Task statement:
Begin the copy at the line that contains "[00:00:00.31]", end it at the last line of the entries below, keep every word exact, and include no pictures.

(Stored items)
____

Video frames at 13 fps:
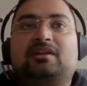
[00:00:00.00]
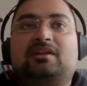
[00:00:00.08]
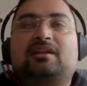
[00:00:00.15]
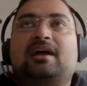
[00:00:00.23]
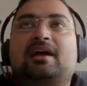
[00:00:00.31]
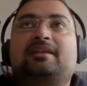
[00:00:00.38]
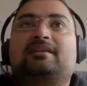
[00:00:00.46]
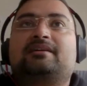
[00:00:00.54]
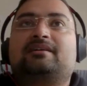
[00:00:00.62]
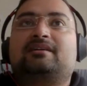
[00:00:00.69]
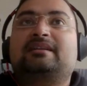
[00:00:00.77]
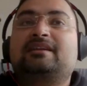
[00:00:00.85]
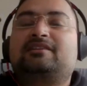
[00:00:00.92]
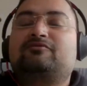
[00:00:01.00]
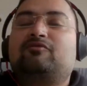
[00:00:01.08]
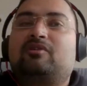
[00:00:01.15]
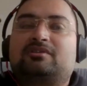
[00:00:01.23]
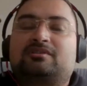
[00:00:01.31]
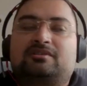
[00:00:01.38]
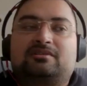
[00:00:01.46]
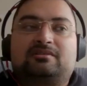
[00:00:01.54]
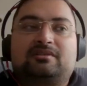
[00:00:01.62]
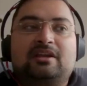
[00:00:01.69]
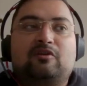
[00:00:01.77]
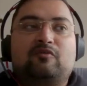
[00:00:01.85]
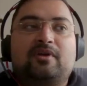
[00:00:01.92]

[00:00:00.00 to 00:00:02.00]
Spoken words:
And Leeds was, in a way,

____

Answer to this exercise:
[00:00:00.31]
[00:00:00.38]
[00:00:00.46]
[00:00:00.54]
[00:00:00.62]
[00:00:00.69]
[00:00:00.77]
[00:00:00.85]
[00:00:00.92]
[00:00:01.00]
[00:00:01.08]
[00:00:01.15]
[00:00:01.23]
[00:00:01.31]
[00:00:01.38]
[00:00:01.46]
[00:00:01.54]
[00:00:01.62]
[00:00:01.69]
[00:00:01.77]
[00:00:01.85]
[00:00:01.92]

[00:00:00.00 to 00:00:02.00]
Spoken words:
And Leeds was, in a way,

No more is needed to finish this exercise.